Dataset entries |
##########

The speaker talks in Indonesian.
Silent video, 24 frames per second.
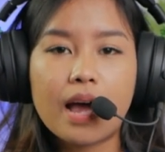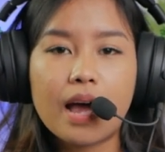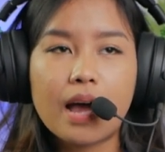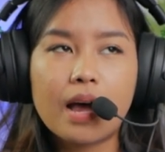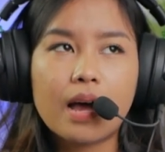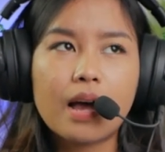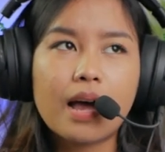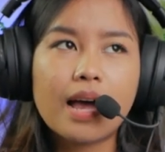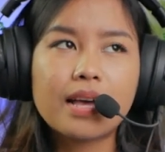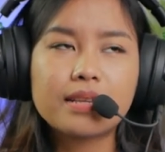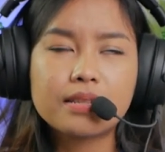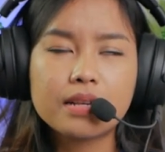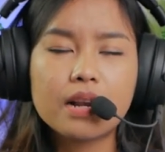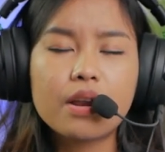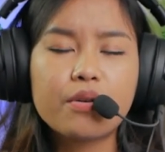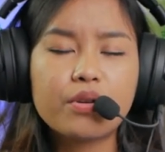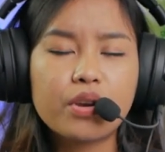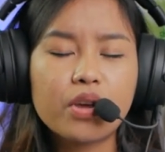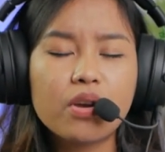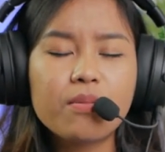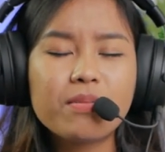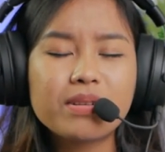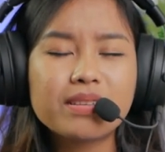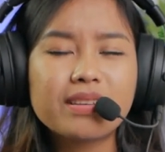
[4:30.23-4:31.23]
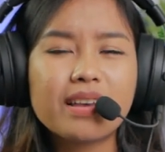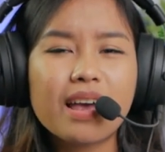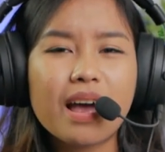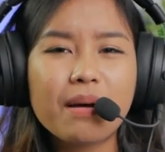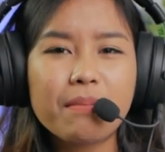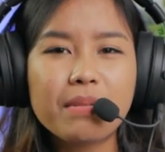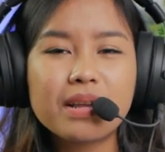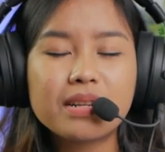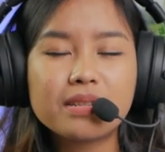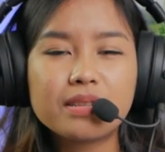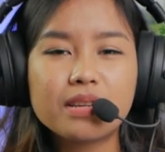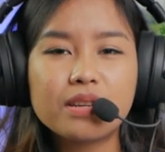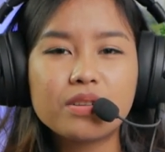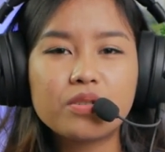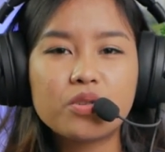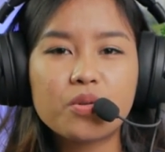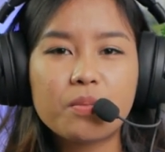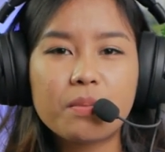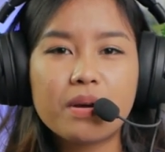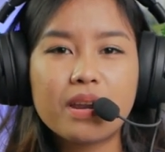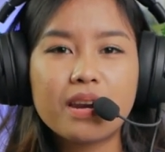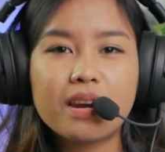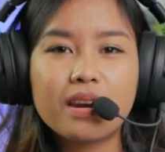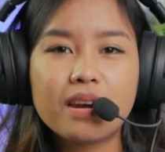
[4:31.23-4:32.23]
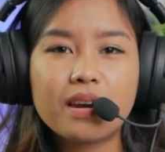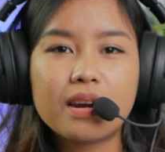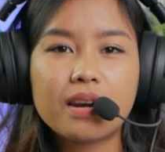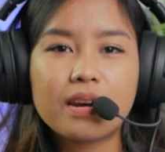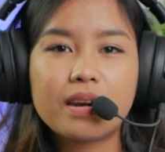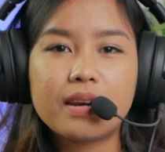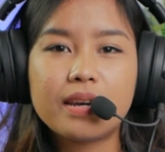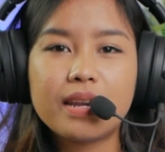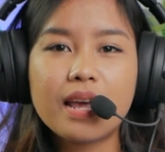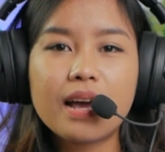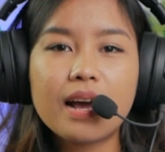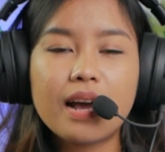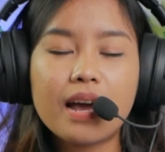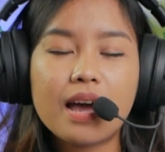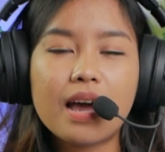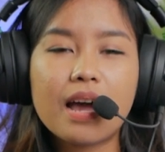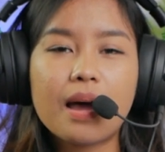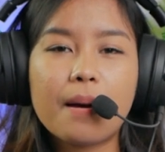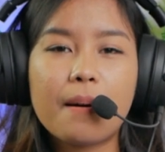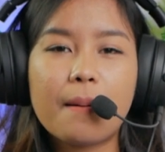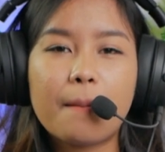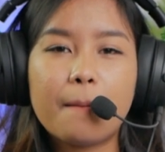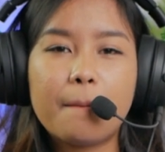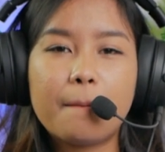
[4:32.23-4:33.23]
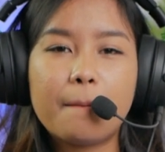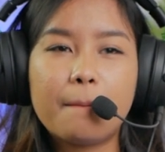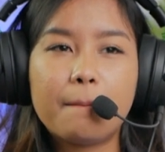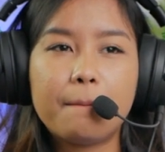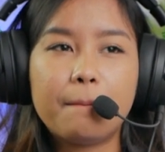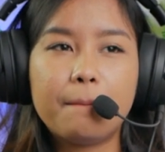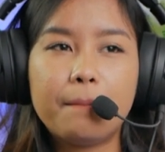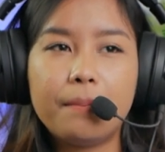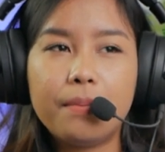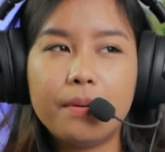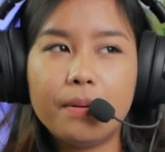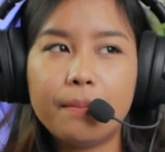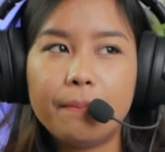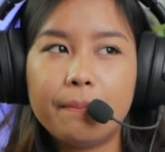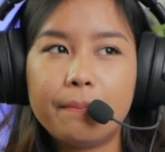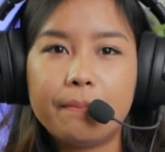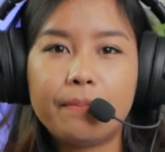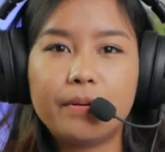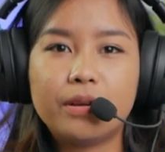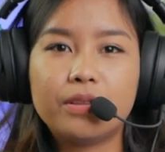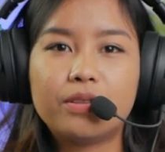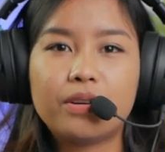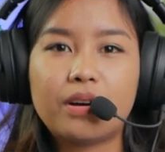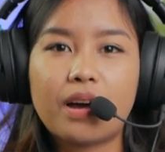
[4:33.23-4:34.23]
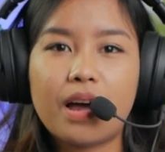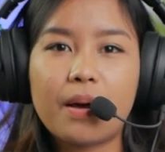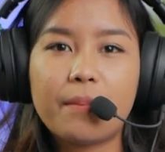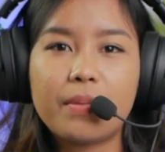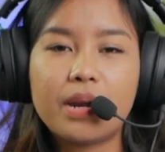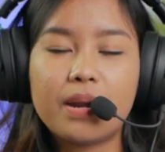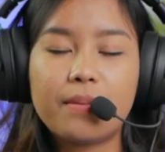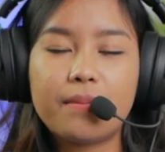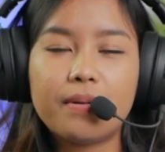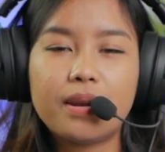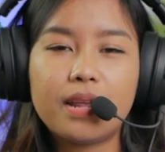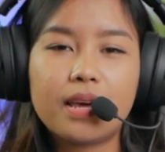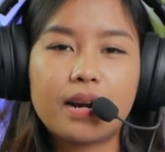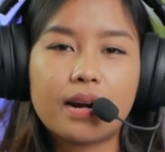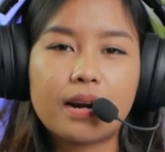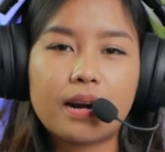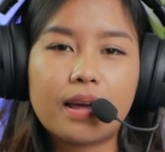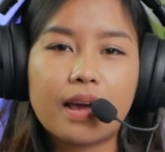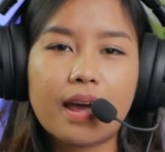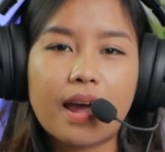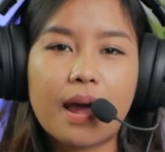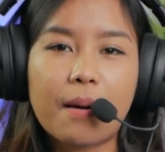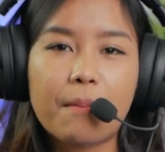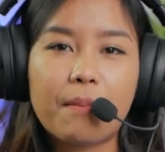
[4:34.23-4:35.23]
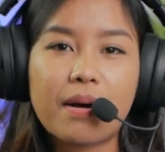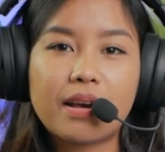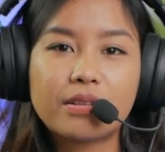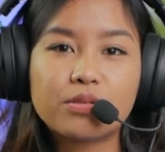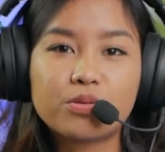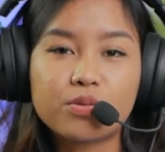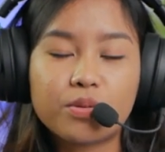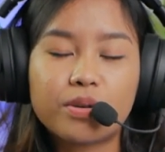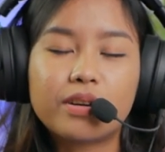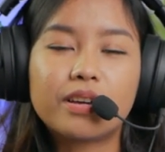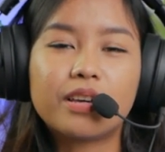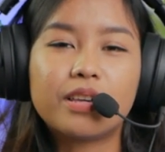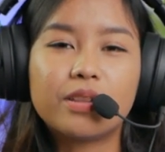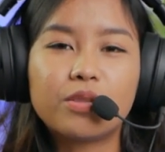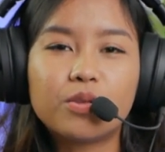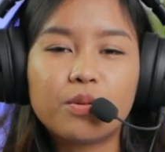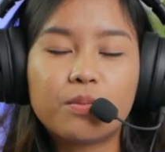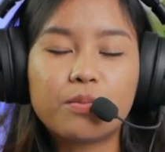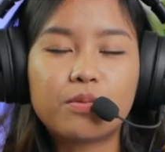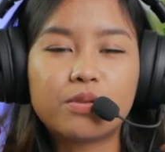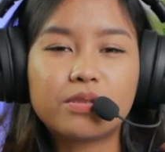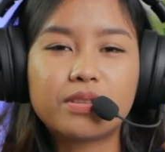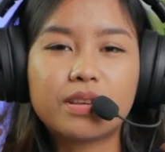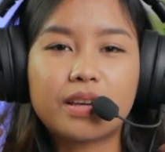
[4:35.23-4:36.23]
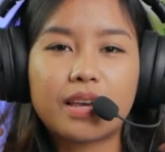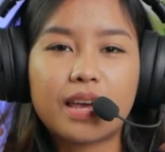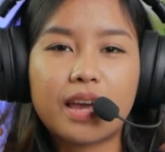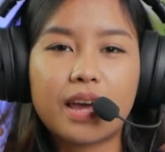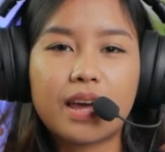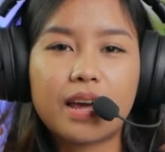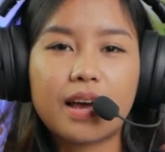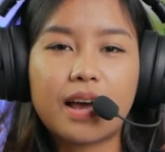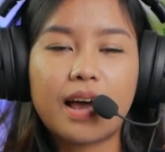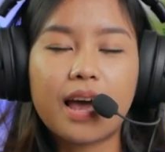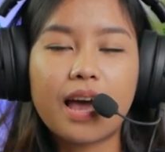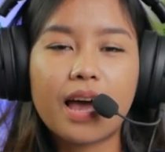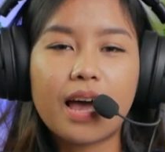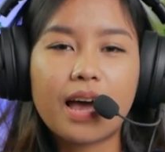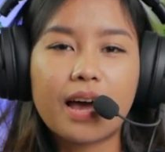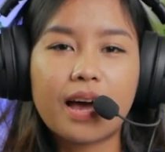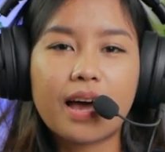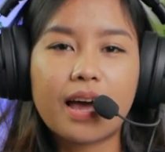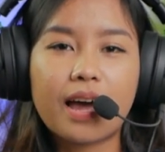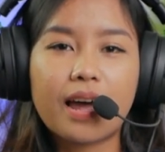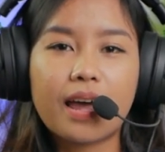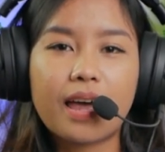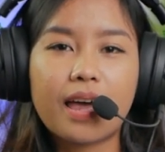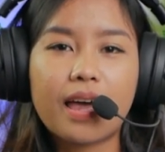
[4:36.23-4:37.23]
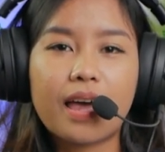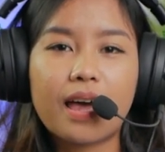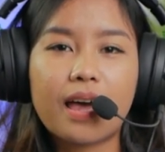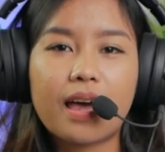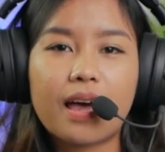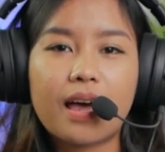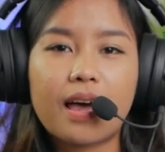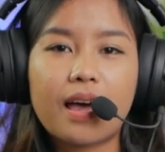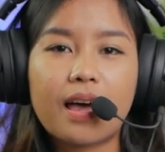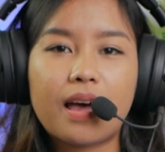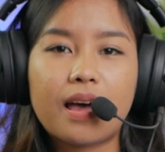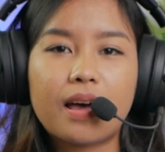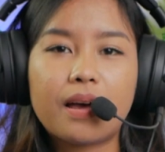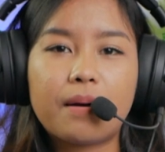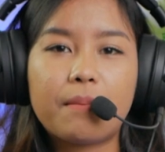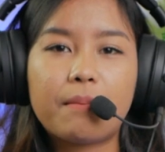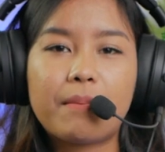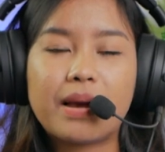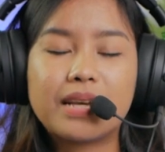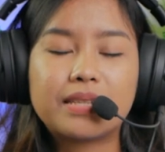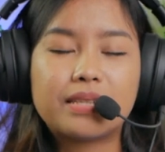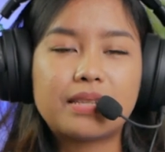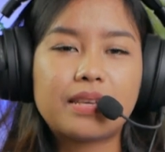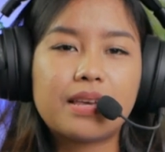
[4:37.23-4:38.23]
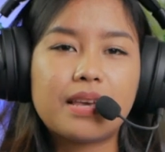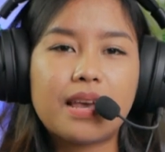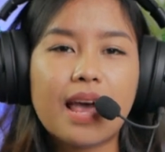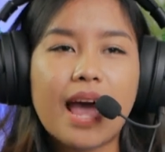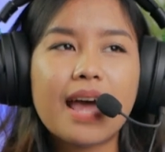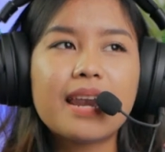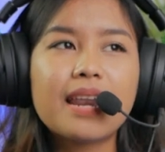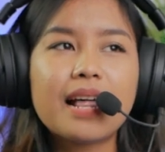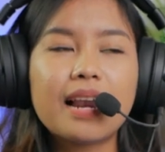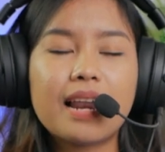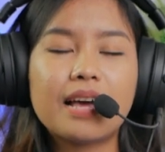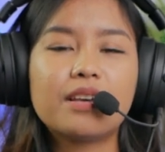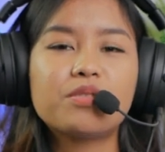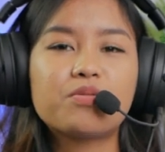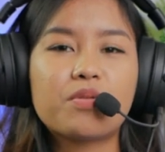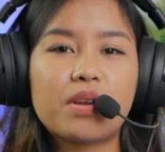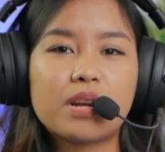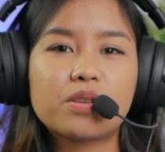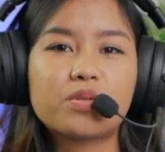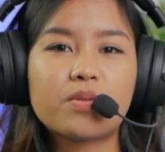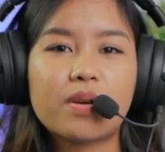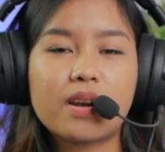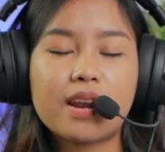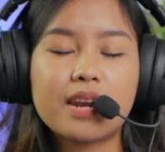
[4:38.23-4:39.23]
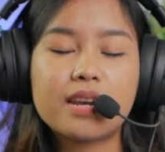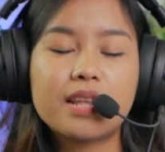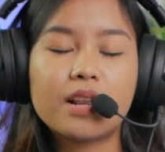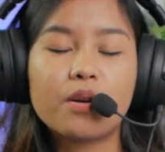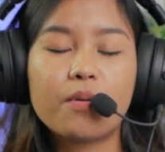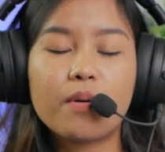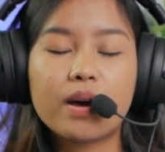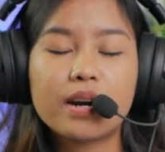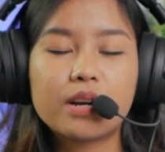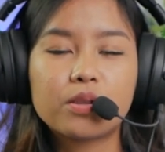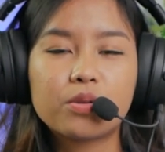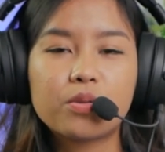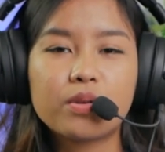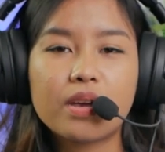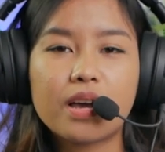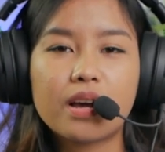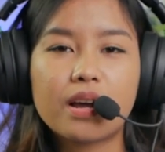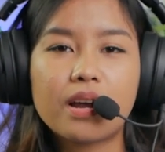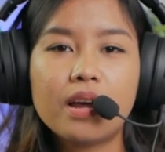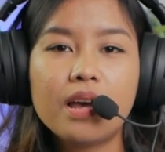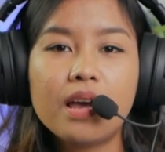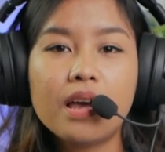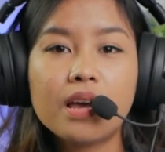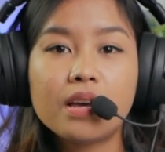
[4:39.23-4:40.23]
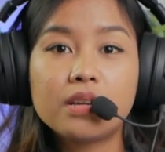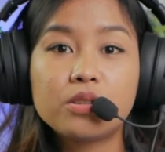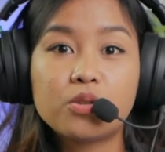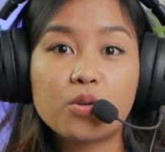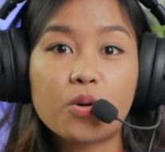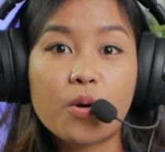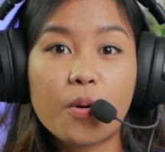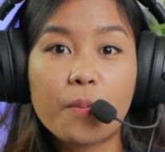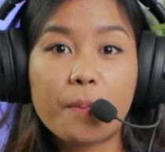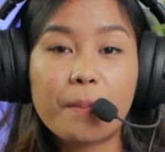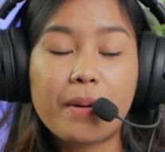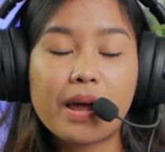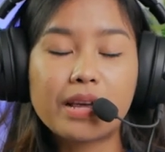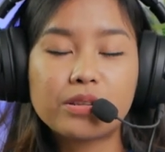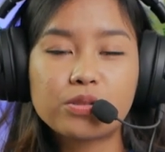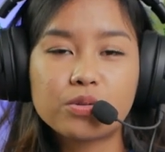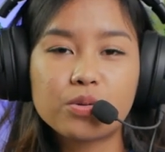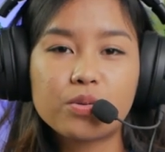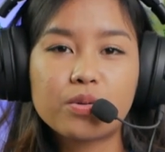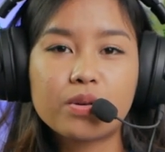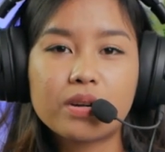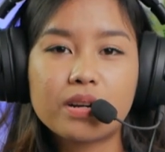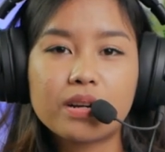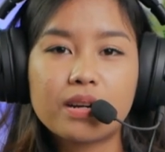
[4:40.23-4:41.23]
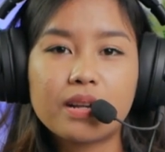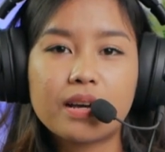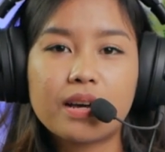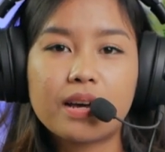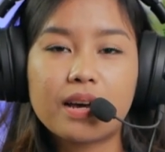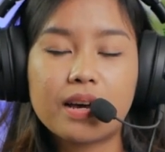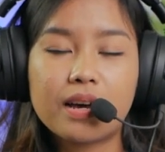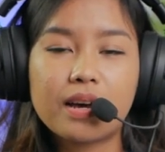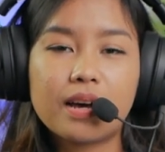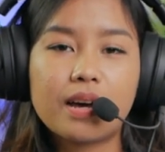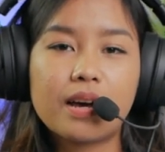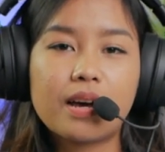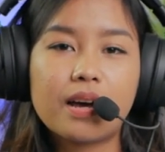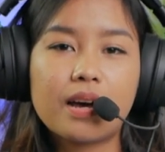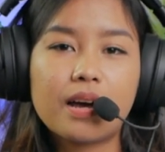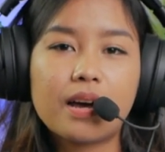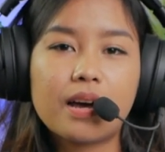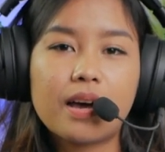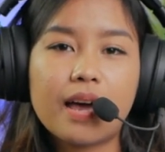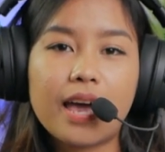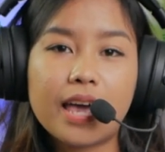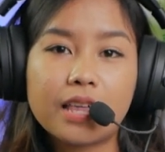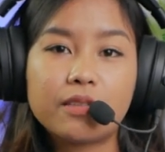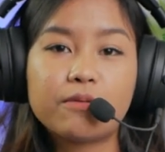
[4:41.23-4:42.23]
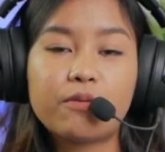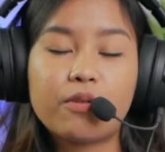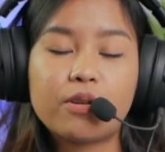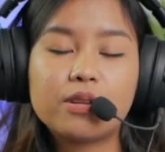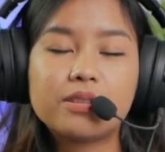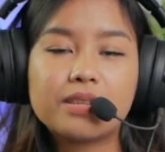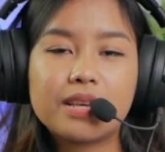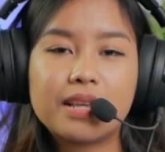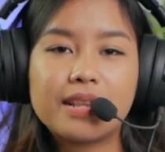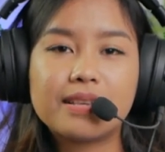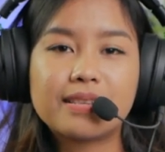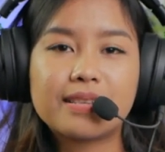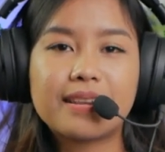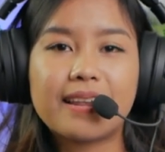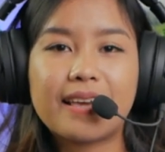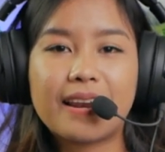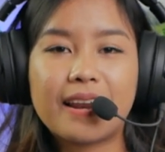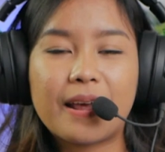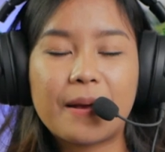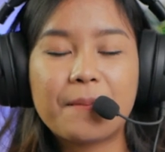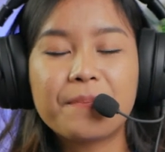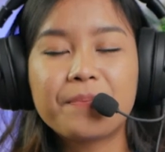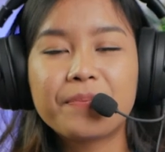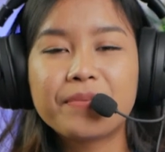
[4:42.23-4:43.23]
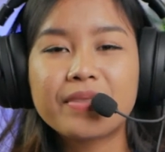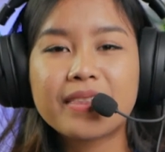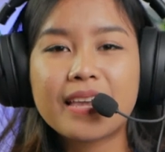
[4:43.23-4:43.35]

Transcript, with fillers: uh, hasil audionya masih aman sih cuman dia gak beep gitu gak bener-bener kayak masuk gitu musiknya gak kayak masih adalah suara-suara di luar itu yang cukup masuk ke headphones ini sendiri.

##########

Problem description |
Copy each entry above exactly; drop the pictures.

Result of the task |
The speaker talks in Indonesian.
Silent video, 24 frames per second.
[4:30.23-4:31.23]
[4:31.23-4:32.23]
[4:32.23-4:33.23]
[4:33.23-4:34.23]
[4:34.23-4:35.23]
[4:35.23-4:36.23]
[4:36.23-4:37.23]
[4:37.23-4:38.23]
[4:38.23-4:39.23]
[4:39.23-4:40.23]
[4:40.23-4:41.23]
[4:41.23-4:42.23]
[4:42.23-4:43.23]
[4:43.23-4:43.35]

Transcript, with fillers: uh, hasil audionya masih aman sih cuman dia gak beep gitu gak bener-bener kayak masuk gitu musiknya gak kayak masih adalah suara-suara di luar itu yang cukup masuk ke headphones ini sendiri.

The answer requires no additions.